Enabled for visually impaired persons (W3C Web A.G.) (optional)
SERVICE DESK ROLE
- Authenticate users calling for assisted service
- Use system information
- Use semi-private Q/A
- Issue a PIN code for end-user enrollment to FastPass self-service. User can then reset the password herself
- Can reset and un-lock passwords
- Un-locks FastPass end-user accounts
ADMINISTRATOR ROLE AND GENERAL DESCRIPTION
- The FastPass administrator configures and monitors the application
- Configures network access
- Writes and modifies user assistance text and field text
- Configures enrollment process
- Monitors management statistics and log-files
- Configures SMS services (internal service or external WEB-service)
How FastPass is made secure?
How are sessions protected in FastPass in general?
- First, FastPass only accepts communication over SSL so all session communication is encrypted.
- The session is bound to the specific URL, which means, for instance, that it will not be sent to other apps, even on the same server.
- We change the session on every request - hence, even if an attack succeeded, it is likely that the sessionID would already have been used and changed.
- By default, the TRACK STATE engine in FastPass knows the pages you can get to at any point, and if you do not arrive on the expected pages, the session is abandoned. Hence an attacked attempting to repost will fail in doing so.
- The session can be bound to the IP of the end-user - effectively leaving out listening to requests on a session coming from addresses other than the end-user IP.
How and what data is stored about the end-users?
You can find an exact list of what fields we read/write in AD and what we store and how we do it. The list is available in the technical document named "Microsoft AD integration notes". Contact us to get the list.
General sensitive information is encrypted using a 256 Bit AES algorithm. For hashing, we use PBKDF2 (RFC2898).

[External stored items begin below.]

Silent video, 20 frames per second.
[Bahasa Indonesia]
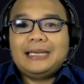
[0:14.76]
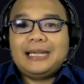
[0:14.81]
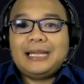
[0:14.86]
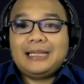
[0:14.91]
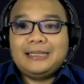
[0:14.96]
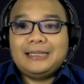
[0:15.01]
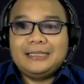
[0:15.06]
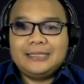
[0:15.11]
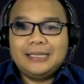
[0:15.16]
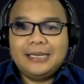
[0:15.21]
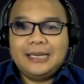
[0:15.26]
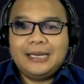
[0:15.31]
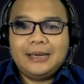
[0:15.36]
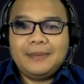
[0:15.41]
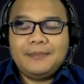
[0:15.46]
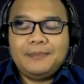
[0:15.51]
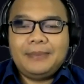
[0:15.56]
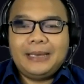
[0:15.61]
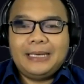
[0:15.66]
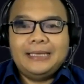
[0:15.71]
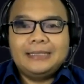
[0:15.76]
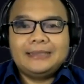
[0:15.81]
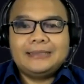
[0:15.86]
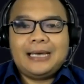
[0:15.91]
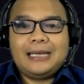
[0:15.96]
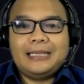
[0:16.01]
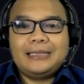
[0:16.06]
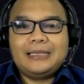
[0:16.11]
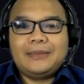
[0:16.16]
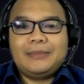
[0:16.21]
Nantinya pada
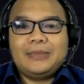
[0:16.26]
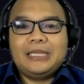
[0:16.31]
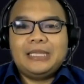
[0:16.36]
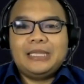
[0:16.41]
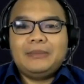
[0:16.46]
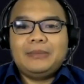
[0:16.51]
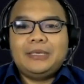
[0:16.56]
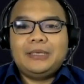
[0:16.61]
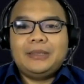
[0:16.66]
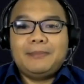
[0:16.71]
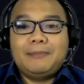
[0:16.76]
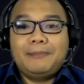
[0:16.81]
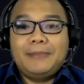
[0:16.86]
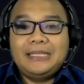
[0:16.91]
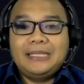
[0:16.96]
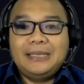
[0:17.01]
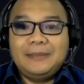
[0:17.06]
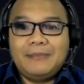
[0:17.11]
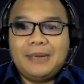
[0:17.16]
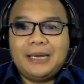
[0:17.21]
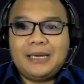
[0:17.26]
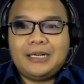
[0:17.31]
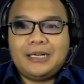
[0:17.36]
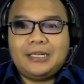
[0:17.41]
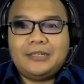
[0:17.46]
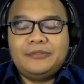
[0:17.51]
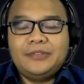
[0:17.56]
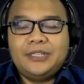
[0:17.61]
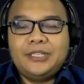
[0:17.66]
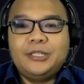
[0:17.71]
saat teman-teman menyimak
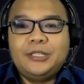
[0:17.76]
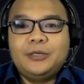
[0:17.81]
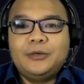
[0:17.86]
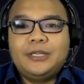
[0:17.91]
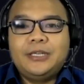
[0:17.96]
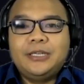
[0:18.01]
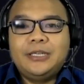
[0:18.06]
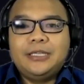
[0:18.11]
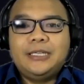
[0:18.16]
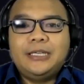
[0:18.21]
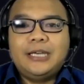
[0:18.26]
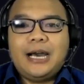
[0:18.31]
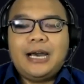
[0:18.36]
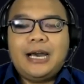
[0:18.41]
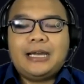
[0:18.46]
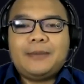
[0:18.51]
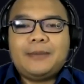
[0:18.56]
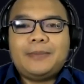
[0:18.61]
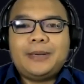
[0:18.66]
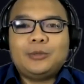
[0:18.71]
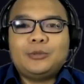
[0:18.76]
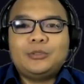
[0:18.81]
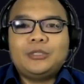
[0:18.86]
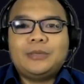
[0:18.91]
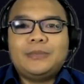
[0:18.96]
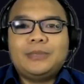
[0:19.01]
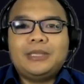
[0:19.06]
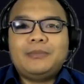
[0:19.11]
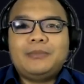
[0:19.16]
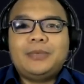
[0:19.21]
video ini, harapanku
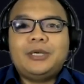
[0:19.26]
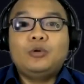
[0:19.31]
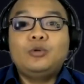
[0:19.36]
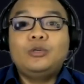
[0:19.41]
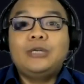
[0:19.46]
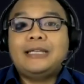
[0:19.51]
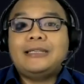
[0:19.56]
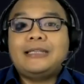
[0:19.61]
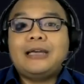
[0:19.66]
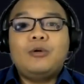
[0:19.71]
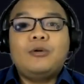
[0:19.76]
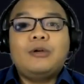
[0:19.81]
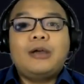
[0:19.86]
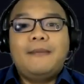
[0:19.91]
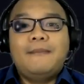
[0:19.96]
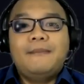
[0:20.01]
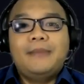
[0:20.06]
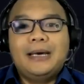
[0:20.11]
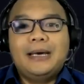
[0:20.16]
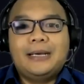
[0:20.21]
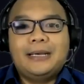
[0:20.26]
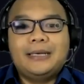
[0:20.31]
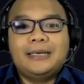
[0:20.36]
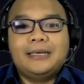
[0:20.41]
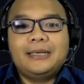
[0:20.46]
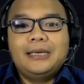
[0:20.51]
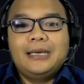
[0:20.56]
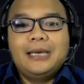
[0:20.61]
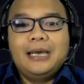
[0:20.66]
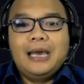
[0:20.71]
teman-teman udah tahu
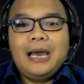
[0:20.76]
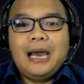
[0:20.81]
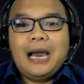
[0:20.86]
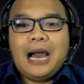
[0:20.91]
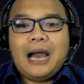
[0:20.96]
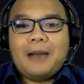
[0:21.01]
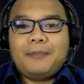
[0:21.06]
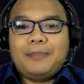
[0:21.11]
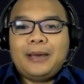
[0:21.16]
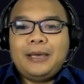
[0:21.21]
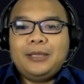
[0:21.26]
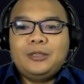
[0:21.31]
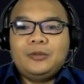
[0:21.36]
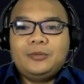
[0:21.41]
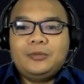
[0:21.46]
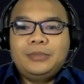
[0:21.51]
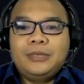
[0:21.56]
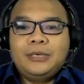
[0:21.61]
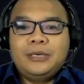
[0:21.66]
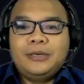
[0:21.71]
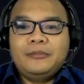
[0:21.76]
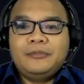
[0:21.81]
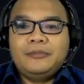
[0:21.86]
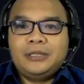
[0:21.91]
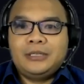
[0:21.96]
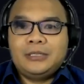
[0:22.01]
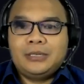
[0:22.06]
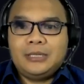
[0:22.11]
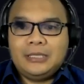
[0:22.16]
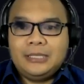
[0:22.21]
gambaran apa itu
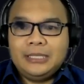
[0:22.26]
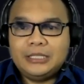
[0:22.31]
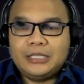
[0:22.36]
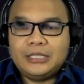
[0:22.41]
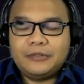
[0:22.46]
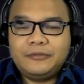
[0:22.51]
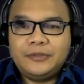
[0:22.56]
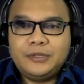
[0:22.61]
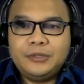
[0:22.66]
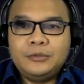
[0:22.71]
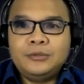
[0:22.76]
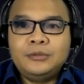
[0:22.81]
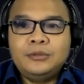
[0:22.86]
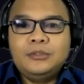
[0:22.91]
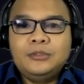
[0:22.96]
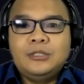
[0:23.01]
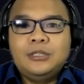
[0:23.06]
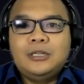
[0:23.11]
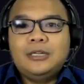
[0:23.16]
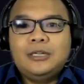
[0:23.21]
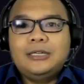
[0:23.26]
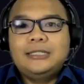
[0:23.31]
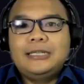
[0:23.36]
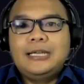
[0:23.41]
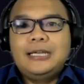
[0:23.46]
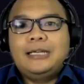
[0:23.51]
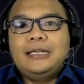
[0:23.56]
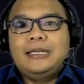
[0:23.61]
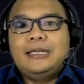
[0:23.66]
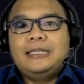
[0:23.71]
behavioral interview
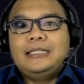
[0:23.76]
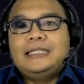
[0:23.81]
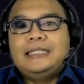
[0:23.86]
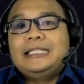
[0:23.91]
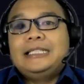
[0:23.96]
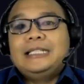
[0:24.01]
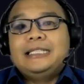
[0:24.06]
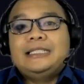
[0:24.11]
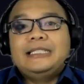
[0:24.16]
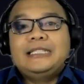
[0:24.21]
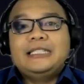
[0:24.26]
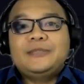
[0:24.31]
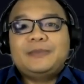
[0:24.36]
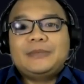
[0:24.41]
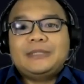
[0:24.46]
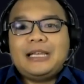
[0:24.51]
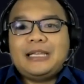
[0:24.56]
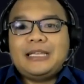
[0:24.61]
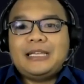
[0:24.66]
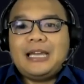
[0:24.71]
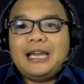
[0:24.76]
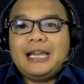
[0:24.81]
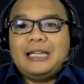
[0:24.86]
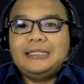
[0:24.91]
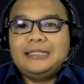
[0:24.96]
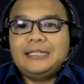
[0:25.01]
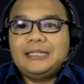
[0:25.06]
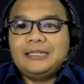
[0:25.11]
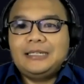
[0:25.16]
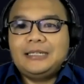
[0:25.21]
dan jenis-jenis
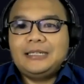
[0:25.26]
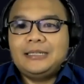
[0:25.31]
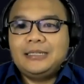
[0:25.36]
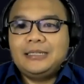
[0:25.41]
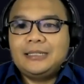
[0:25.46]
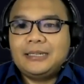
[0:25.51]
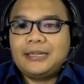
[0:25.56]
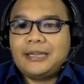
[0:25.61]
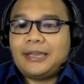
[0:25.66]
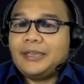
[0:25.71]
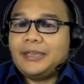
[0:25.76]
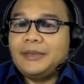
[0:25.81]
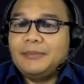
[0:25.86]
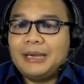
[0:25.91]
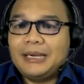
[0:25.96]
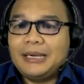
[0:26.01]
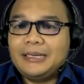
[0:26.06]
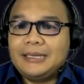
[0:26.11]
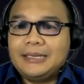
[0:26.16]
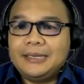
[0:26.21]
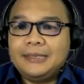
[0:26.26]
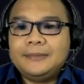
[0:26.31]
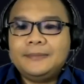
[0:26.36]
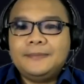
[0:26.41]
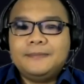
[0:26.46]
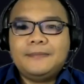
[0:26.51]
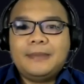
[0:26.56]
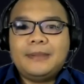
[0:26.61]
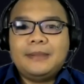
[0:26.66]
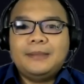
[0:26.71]
pertanyaannya kayak gimana,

Penetration testing of the sowtware?
A PEN-test results in a certified document where the test results are presented. Based on the report, you can decide if there are any shortcomings that mean anything to your security protection. For FastPass is regularly penetration tested by external certified organizations - PCI/OWASP standards are used. The latest report can be provided on request. These tests also cover SQL injections, XSS attacks, etc.

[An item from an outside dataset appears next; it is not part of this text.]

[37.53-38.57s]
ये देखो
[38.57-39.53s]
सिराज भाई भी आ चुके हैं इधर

What about hardening the FastPass server?
FastPass has built a hardening package that you can apply to the FastPass installation in order to get the exact same result as in the penetration test report.

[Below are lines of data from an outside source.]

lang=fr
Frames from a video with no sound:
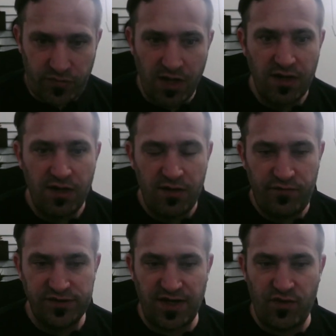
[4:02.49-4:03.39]
Il
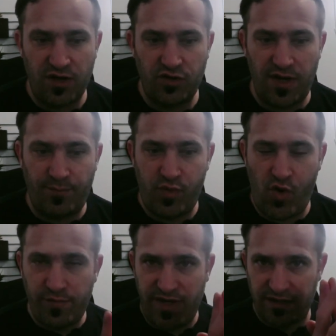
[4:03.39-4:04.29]
faut savoir que la
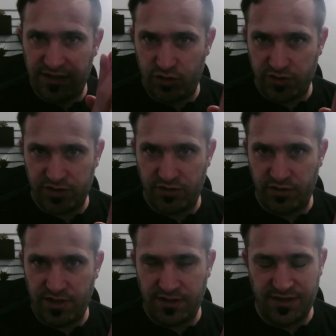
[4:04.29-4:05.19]
première des choses,
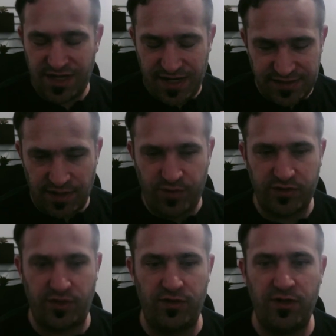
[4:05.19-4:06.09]
ok, très
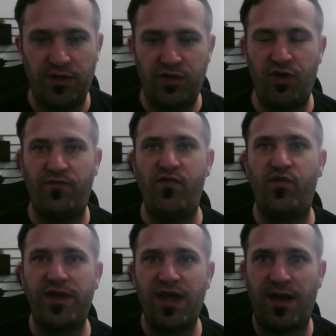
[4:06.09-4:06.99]
important, quand vous
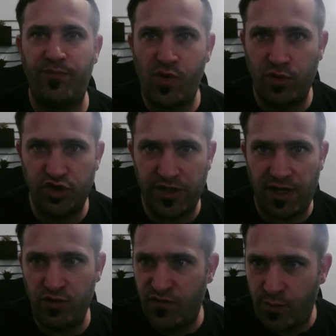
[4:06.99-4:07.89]
voyez un projet,
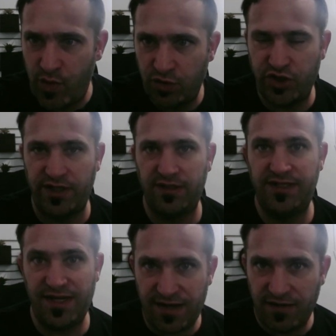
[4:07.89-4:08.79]
un nouveau projet
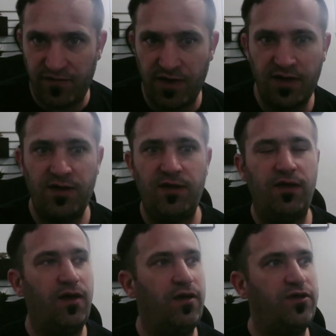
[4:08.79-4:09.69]
qui arrive,
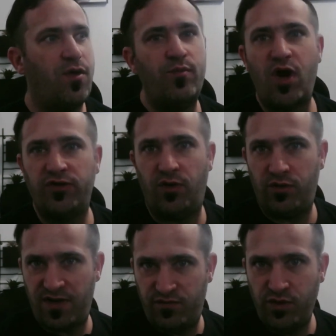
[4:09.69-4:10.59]
euh, comme mode.
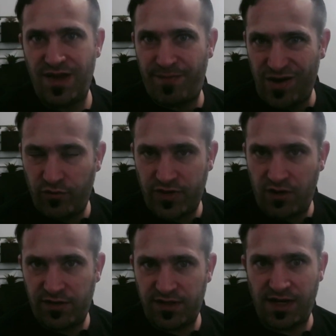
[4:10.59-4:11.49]
On l'a vu il n'y a pas
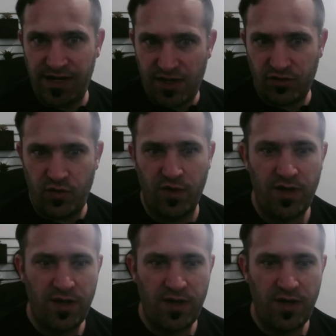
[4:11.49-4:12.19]
longtemps, hein, Layer 2.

How do you protect FastPass password self service tool from man-in-the-middle (MiTM) attacks?
By default, we use SSL, on top of that we also use ViewStateMac on .Net; further, we also have the FastPass TRACK STATE engine, Also, our hardening implements HTTP Strict Transport Security.
How is the PC Windows client protected?
There is a huge number of security features in play here. First of all, the client will refuse to talk to any other sites than the FastPass site it is configured to. It thus refuses to communicate to other sites, and only the needed document types are enabled. Note this also means that you cannot show videos, flash, etc. on the FastPass pages.